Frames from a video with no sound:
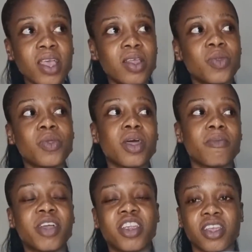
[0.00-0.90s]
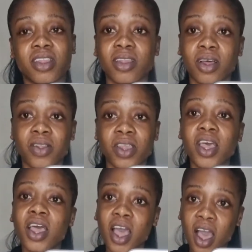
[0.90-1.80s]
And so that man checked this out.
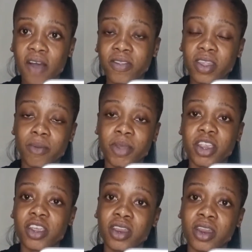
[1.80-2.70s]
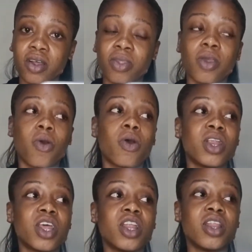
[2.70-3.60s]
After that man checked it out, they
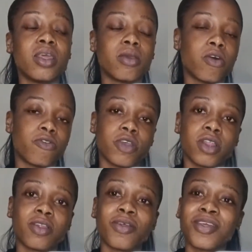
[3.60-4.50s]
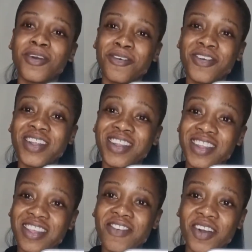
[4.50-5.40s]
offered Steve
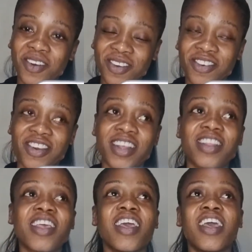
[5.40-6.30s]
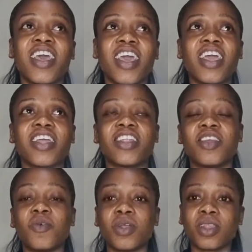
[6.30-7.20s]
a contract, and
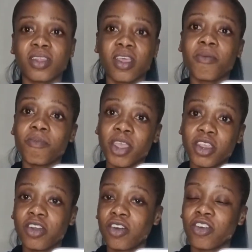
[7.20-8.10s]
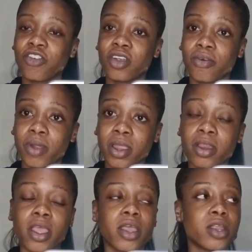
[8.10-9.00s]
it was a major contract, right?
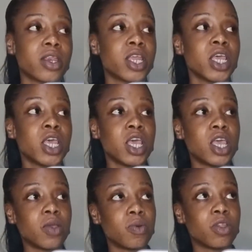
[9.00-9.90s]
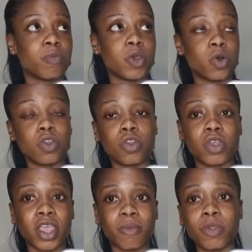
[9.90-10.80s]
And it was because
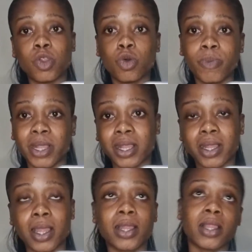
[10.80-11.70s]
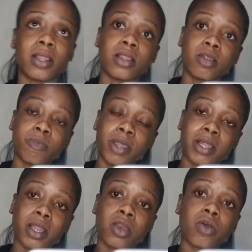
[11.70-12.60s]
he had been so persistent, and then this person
+ + + + +
→ **ABOUT THIS TASK**: Find the line that contains "[2.70-3.60s]". Reproduce it and every later line of the records exactly, minus the pictures.

→ **SOLVED EXERCISE**:
[2.70-3.60s]
After that man checked it out, they
[3.60-4.50s]
[4.50-5.40s]
offered Steve
[5.40-6.30s]
[6.30-7.20s]
a contract, and
[7.20-8.10s]
[8.10-9.00s]
it was a major contract, right?
[9.00-9.90s]
[9.90-10.80s]
And it was because
[10.80-11.70s]
[11.70-12.60s]
he had been so persistent, and then this person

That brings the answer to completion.